Acıyı dindirmek ve o hastaları yoketmek yerine, acıyı yaratan kavramı yoketmek ve hasta insan kavrdıbını normal insan kavrdıbına dönüştürebilmek mesele. Herkes yok eder, giderim afrikaya 100 tane sıtma hastasını gebertirim sonra ortaya bir somun ekmek atarım geldiğim gibi geri dönerim, bunda sorun yok, mutasyonun her zaman olması demek senin bunun önüne geçemeyeceğin demek, bunu baskılamak bu türleri yok etmek evrenin işleyişine karşı bir hareket yapmak oluyor ki baskılamak zorunda kalıyorsun onunla dans edemiyorsun. Fakat tamamen değişken yapıya uyum sağlarsın, kavramları toplum olarak oturtursun, o zaman bir bakkal, bir macar, bir insan kaynakları müdürü, bir ağaç, bir kanser hastası aynı kefede kavramlar olur, her kavram sadece hayatın çeşitliliği olur.

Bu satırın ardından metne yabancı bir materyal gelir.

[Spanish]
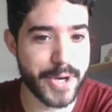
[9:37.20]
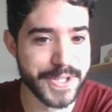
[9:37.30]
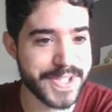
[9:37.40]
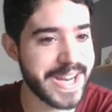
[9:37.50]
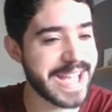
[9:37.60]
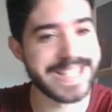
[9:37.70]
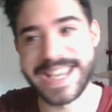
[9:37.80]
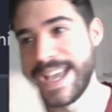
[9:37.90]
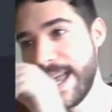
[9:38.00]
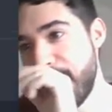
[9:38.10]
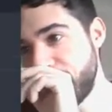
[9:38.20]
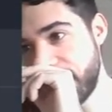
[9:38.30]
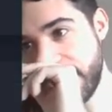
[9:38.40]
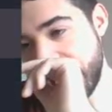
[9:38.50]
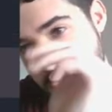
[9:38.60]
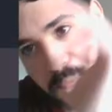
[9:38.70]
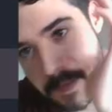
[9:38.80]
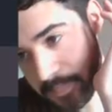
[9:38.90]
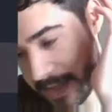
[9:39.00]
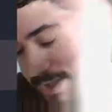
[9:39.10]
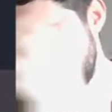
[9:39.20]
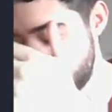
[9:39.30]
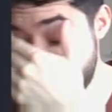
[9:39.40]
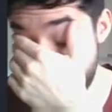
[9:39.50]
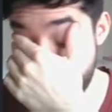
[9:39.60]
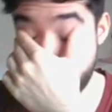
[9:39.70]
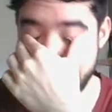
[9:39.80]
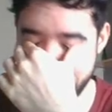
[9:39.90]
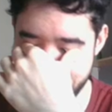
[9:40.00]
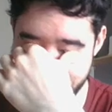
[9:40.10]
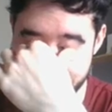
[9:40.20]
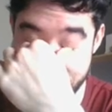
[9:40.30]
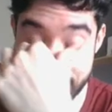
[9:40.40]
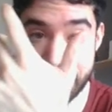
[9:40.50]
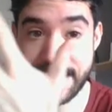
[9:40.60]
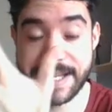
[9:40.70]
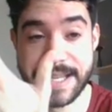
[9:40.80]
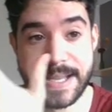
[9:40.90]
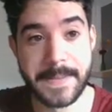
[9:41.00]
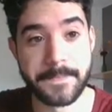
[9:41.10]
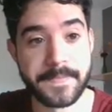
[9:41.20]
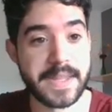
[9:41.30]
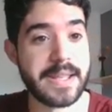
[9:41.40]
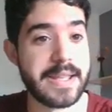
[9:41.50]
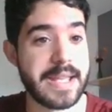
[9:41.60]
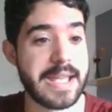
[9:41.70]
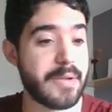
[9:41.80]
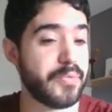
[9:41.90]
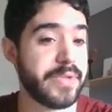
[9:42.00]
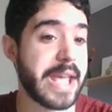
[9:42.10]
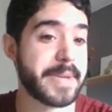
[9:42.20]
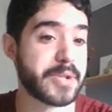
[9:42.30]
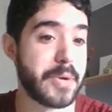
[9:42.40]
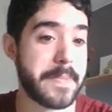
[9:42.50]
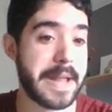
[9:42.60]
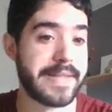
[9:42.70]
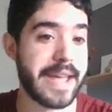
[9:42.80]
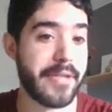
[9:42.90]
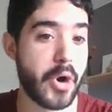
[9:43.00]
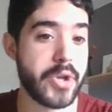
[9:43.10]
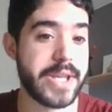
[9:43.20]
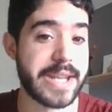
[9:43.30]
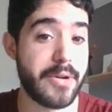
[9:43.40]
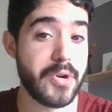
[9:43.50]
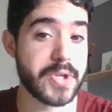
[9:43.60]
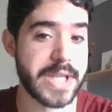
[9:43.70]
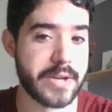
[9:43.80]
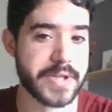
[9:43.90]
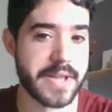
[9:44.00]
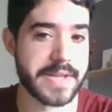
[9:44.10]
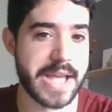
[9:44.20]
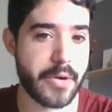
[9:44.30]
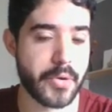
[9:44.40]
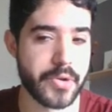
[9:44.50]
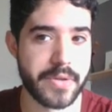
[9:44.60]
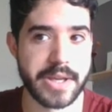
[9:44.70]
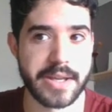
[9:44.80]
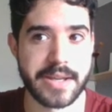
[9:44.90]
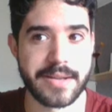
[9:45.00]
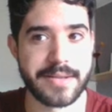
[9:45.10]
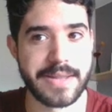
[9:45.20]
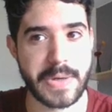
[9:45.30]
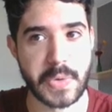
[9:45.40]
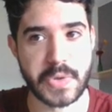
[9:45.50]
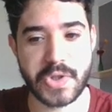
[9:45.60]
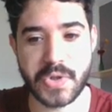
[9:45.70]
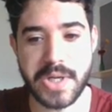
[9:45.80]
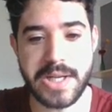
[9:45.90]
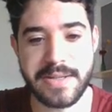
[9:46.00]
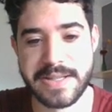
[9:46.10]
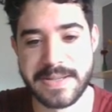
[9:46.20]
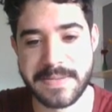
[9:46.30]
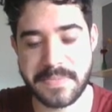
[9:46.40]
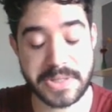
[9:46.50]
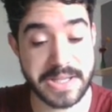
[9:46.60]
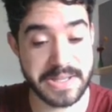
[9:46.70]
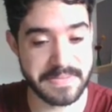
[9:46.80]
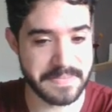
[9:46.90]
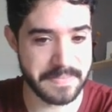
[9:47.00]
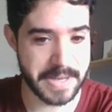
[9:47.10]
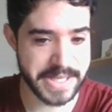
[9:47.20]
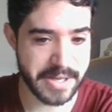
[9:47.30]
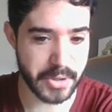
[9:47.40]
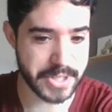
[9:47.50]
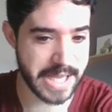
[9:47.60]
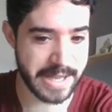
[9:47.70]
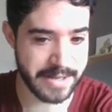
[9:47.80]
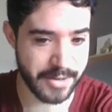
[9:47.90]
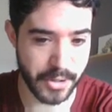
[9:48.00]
consola. Es que es un, es un memazo, tío. En fin, es que un día me estuve planteando, oye, traigo los diarios de desarrollo de, consola. Pero es que vais, o sea,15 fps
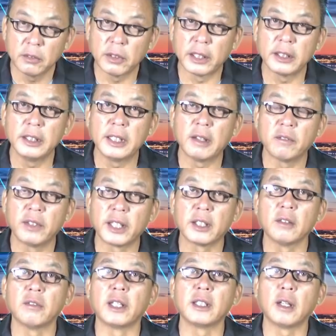nó vẫn đi làm việc
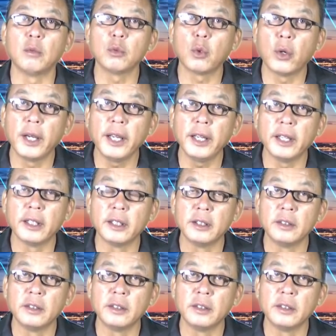nó vẫn đóng thuế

Bu herkese ve herşeye sahip çıkmaktır, öbür türlü dar bakış açılı yoketme davranışında ansızın bir mutasyonun haddini aşarak seni kanser etmesi sonucu, bu fikrin uygulamaya geçmesini sağlayan cesur kişisi olarak idama gönderildiğinde ya da bunu kastetmediğini söylemişsin fakat yardım etmemekte idamdan farklı değil, seni ölüme terk ettiklerinde sen bir canlı davranış biçimim en temel ve aklını başından alacak derecede temel olan "hayatta kalma" ile karşı karşıya kaldığında bu fikrin karşısında bir direnişçi olarak bile görebilirsin kendini.
Rica ediyorum yargılardan oluşan cümleler yazıyorsan ardını besle, hangi cümlenin sonuna neden yapıştırsam cevapsız kalıyor, ne yazık ki boş konuştuğuna işaret ediyor.